Isso se compara aos US $ 216 bilhões que foram prometidos para a energia fóssil, mostrou a análise.

Choque cíclico

A ONU disse neste mês que a produção de petróleo, gás e carvão precisava cair 6% ao ano até 2030 para permanecer no curso de 1,5 ° C.

Sua avaliação da lacuna de produção mostrou, entretanto, que os países planejam aumentar a produção de combustíveis fósseis em 2% ao ano nesta década.

Isso ocorre apesar dos baixos custos recordes de tecnologia de energia renovável, como solar e eólica.

Kingsmill Bond, estrategista de energia da empresa de monitoramento de mercado Carbon Tracker, disse estar confiante de que 2019 seria o pico das emissões, com a indústria acordando para a nova economia de energia.

Ele disse que o “choque cíclico” da COVID-19 trouxe uma tendência de queda na poluição de carbono que estava para acontecer de qualquer maneira, pandemia ou não.

“A demanda global por carvão atingiu o pico em 2013. Os combustíveis fósseis que vão para a eletricidade atingiram o pico em 2018, mesmo antes da crise. Isso tem acontecido o tempo todo”, disse Bond à AFP.

Ele disse que as energias renováveis agora podem acomodar todo o crescimento da demanda global de energia – cerca de 6 exajoules por ano – o que significa que a demanda por combustíveis fósseis deve atingir o pico “por definição”.

Para fazer a quadratura do círculo entre o corte anual de 6% necessário na produção de fósseis e os planos de crescimento de 2% dos países, Bond apontou para um princípio econômico fundamental: oferta e demanda.

“A oferta continua a piorar porque os operadores históricos não perceberam o que está acontecendo – simplesmente não haverá demanda por isso”, disse ele.

“Imagine que você é o governo canadense. Você pode subsidiar a produção de petróleo o quanto quiser, mas se os chineses não comprarem, difícil.”

Enchendo a banheira

Os subsídios – na forma de apoio financeiro, incentivos fiscais e subscrição – continuam a ser um impedimento significativo para tornar a economia mais verde.

O chefe da AIE, Birol, disse que o G20 atualmente gasta um total de mais de US $ 300 bilhões em subsídios aos combustíveis fósseis “ineficientes”.

“Os combustíveis fósseis hoje desfrutam de uma quantidade significativa de subsídios dos governos, principalmente nas economias emergentes, o que cria uma concorrência injusta por fontes de energia limpa, distorce os mercados e leva ao uso ineficiente de energia”, afirmou.

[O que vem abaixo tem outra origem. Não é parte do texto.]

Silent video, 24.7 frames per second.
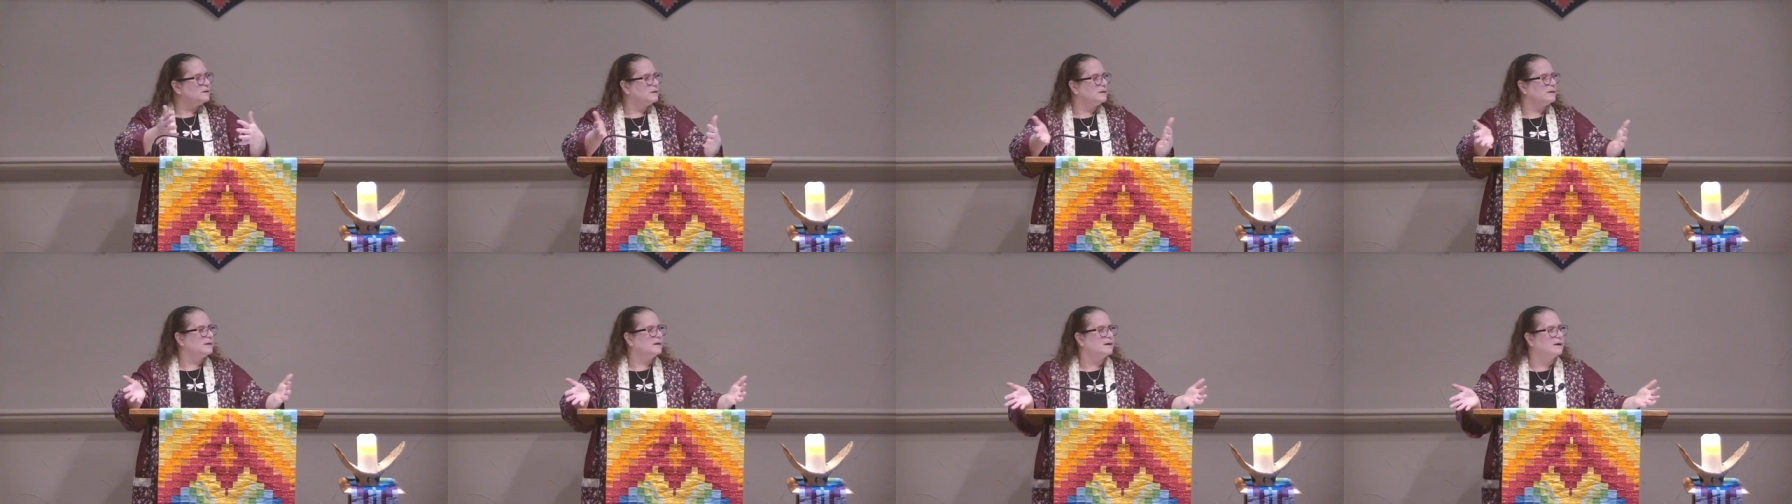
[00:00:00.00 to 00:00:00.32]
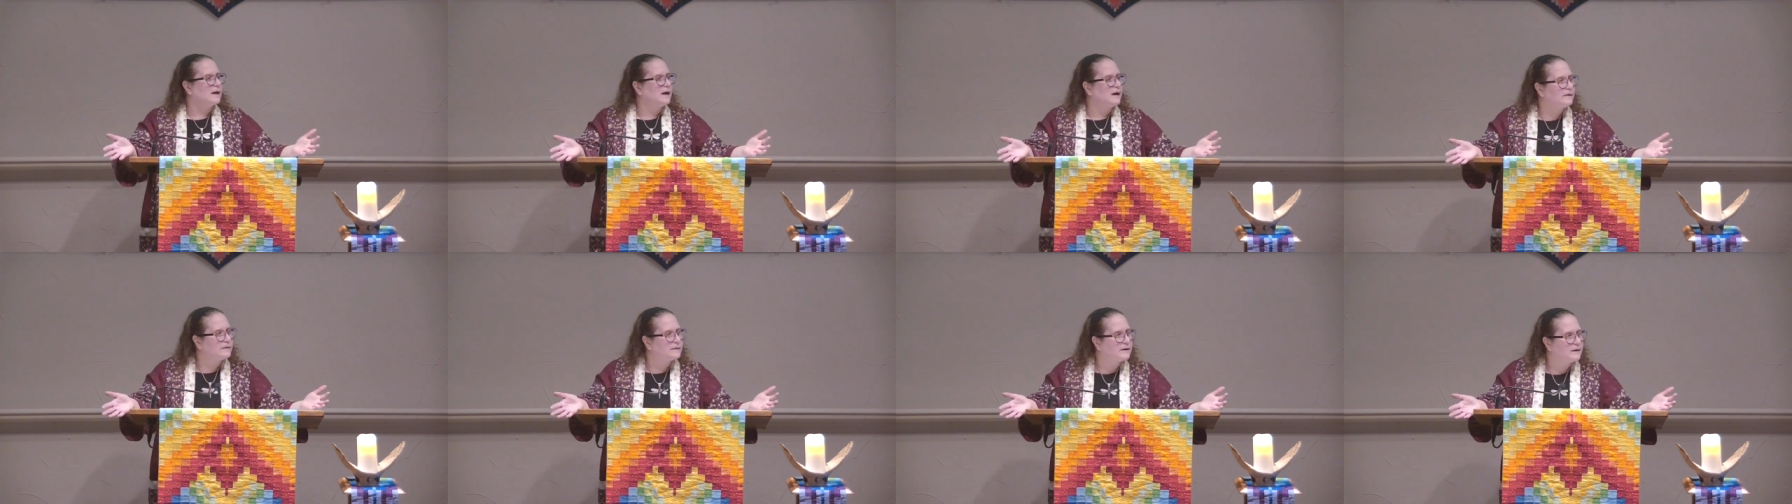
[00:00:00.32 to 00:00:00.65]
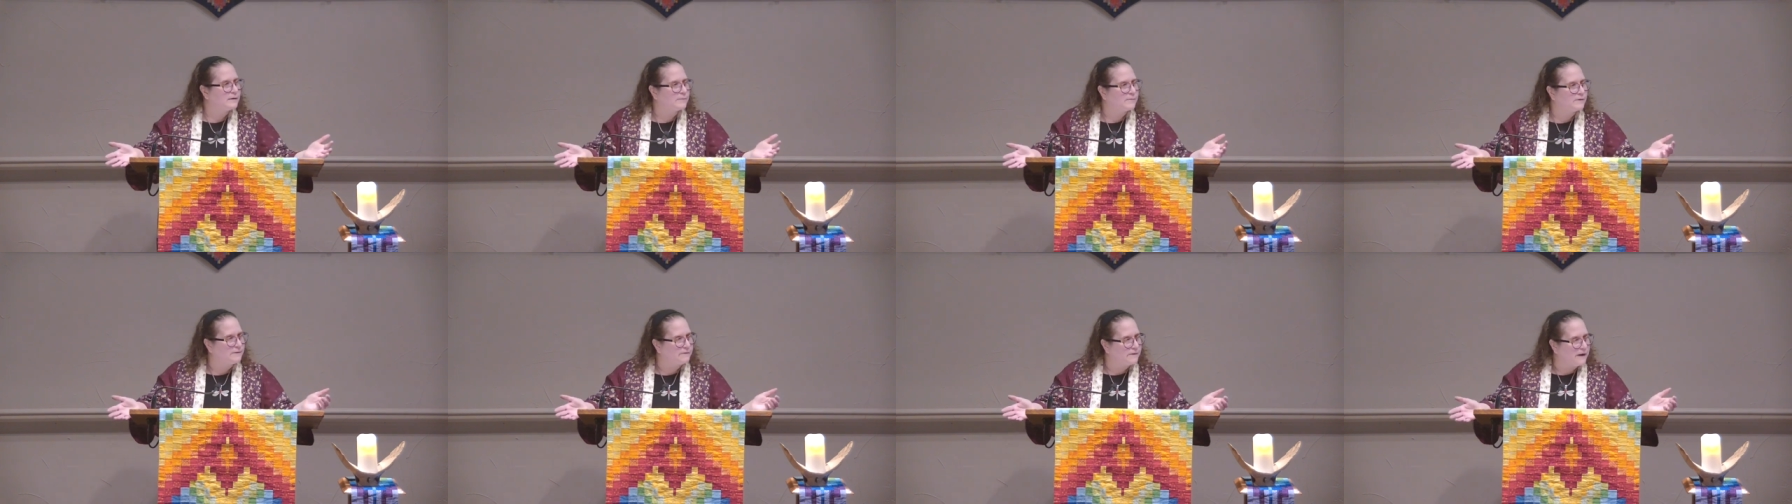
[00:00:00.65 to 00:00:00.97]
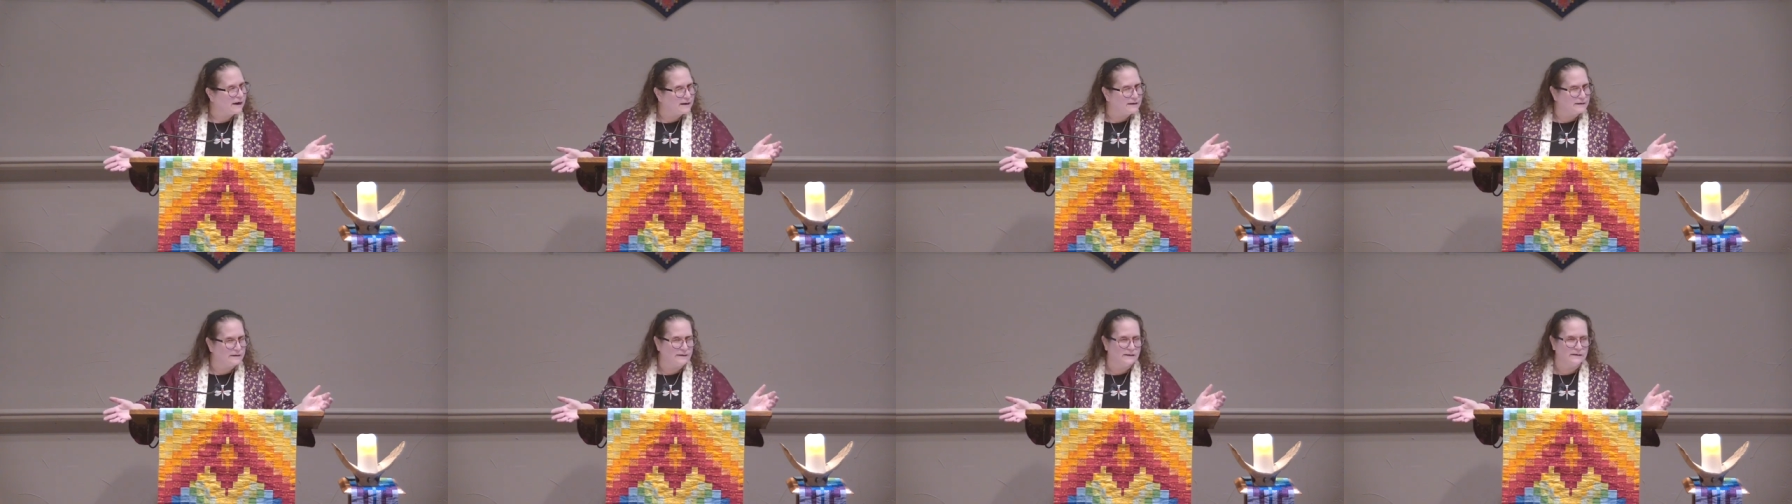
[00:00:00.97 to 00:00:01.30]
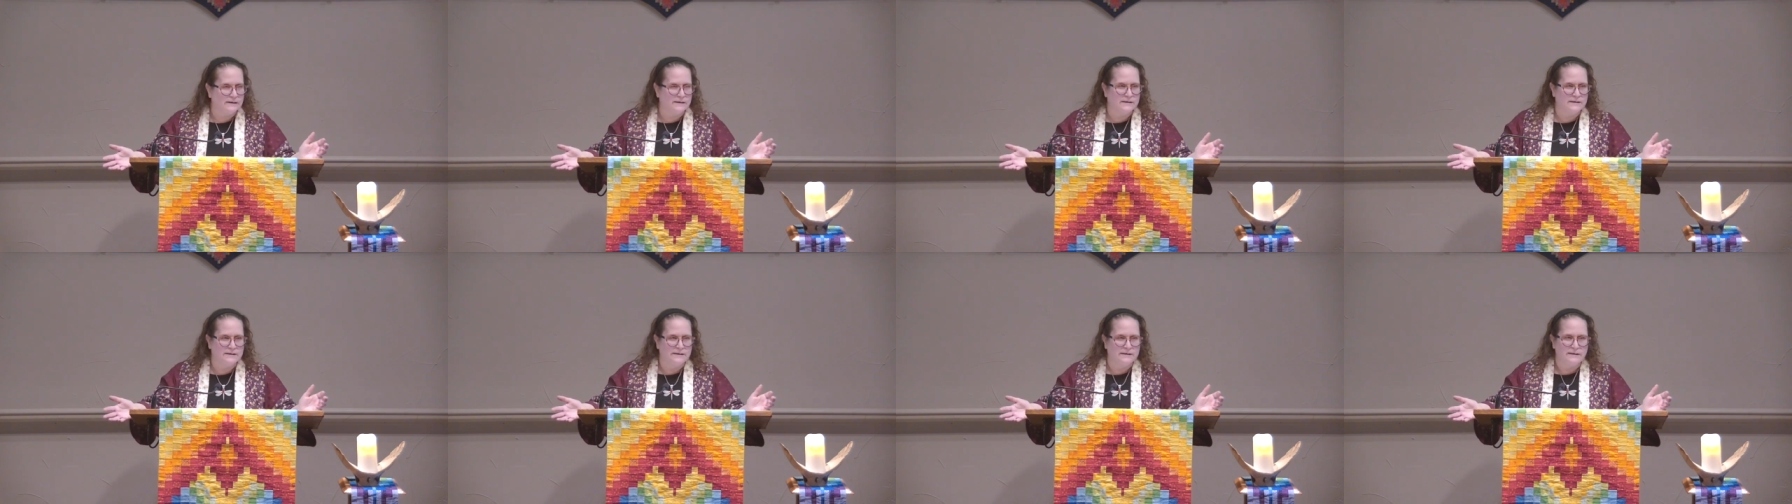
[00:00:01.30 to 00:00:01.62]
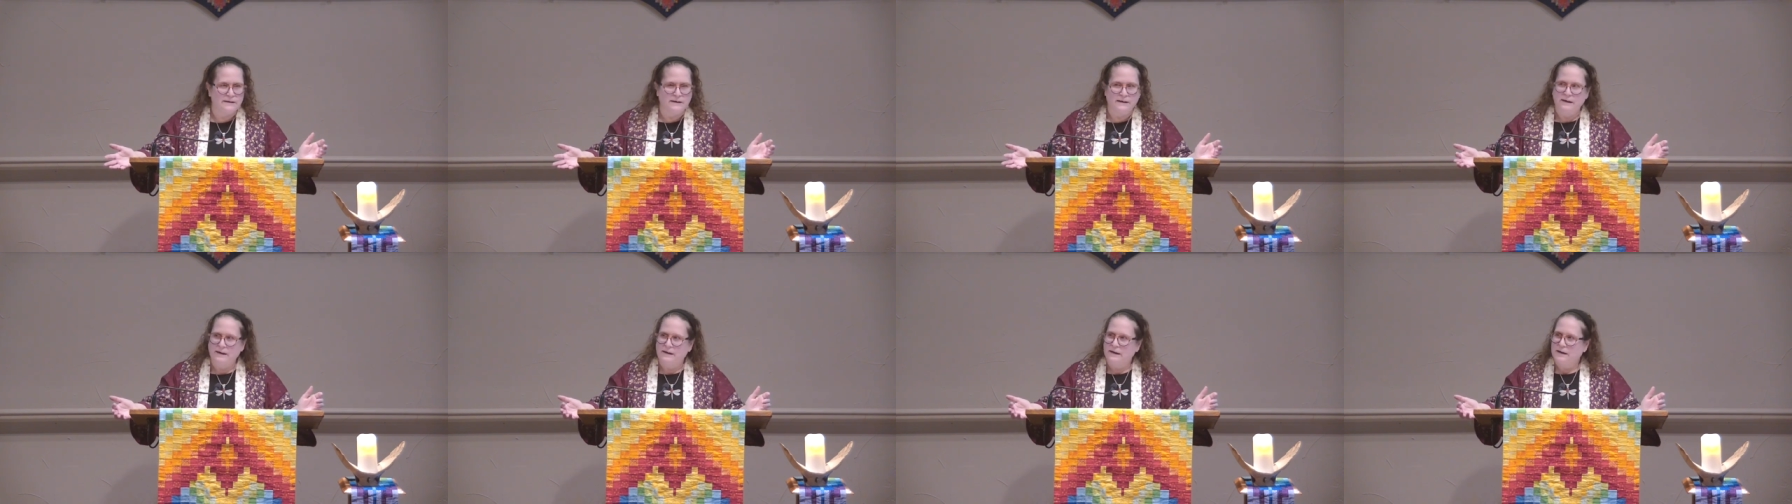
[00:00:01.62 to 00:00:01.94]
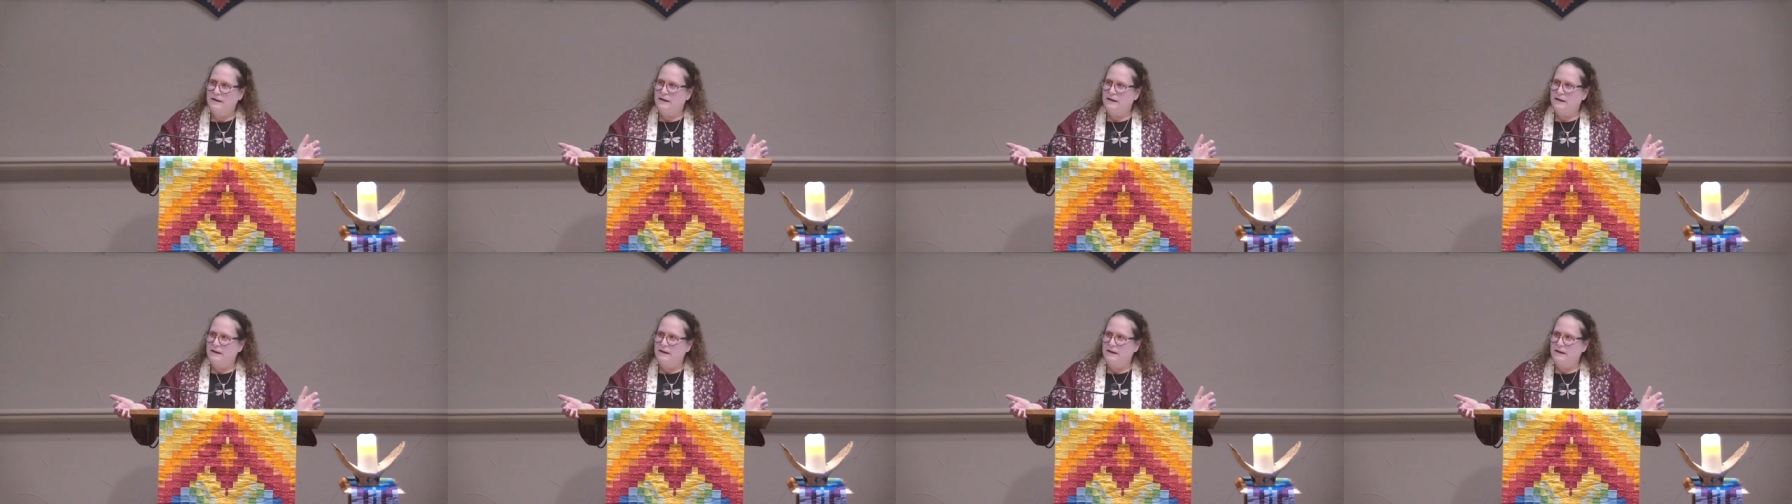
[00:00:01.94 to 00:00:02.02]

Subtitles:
to their healthcare providers,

Além de uma queda sem precedentes nas emissões, 2020 viu vários grandes emissores – incluindo China e Japão – se comprometerem a alcançar a neutralidade de carbono pela primeira vez.

O Climate Action Tracker calculou que os atuais planos líquidos zero dos países, se promulgados, poderiam limitar o aquecimento a 2,1 ° C – não compatível com Paris, mas melhor do que o curso atual de mais de 3 ° C de aquecimento até 2100.

Corinne Le Quere, climatologista e co-presidente do Global Carbon Project, disse que espera que as emissões se recuperem em 2021 e se estabilizem nos anos seguintes.

Ela disse que 2019 pode ser o ano de pico de emissões “em um cenário otimista, mas não no cenário mais realista”.

“Veremos um platô ou crescimento nas emissões por alguns anos antes que os investimentos verdes” comecem a dar frutos, disse Le Quere.

E embora as emissões tenham caído em 2020, o clima responde aos níveis de gases de efeito estufa já existentes na atmosfera.

O Laboratório de Monitoramento Global no Observatório Mauna Loa em 8 de dezembro mediu as concentrações de CO2 em 412,87 partes por milhão – 0,36% mais alto que no mesmo dia do ano passado.

“É como água em uma banheira”, disse Le Quere.

“Há 100 anos mantemos a torneira aberta e a água correndo, aumentando o volume de CO2 na atmosfera.”

“Em 2020, abrimos pouco a torneira, mas o nível da água continua subindo”.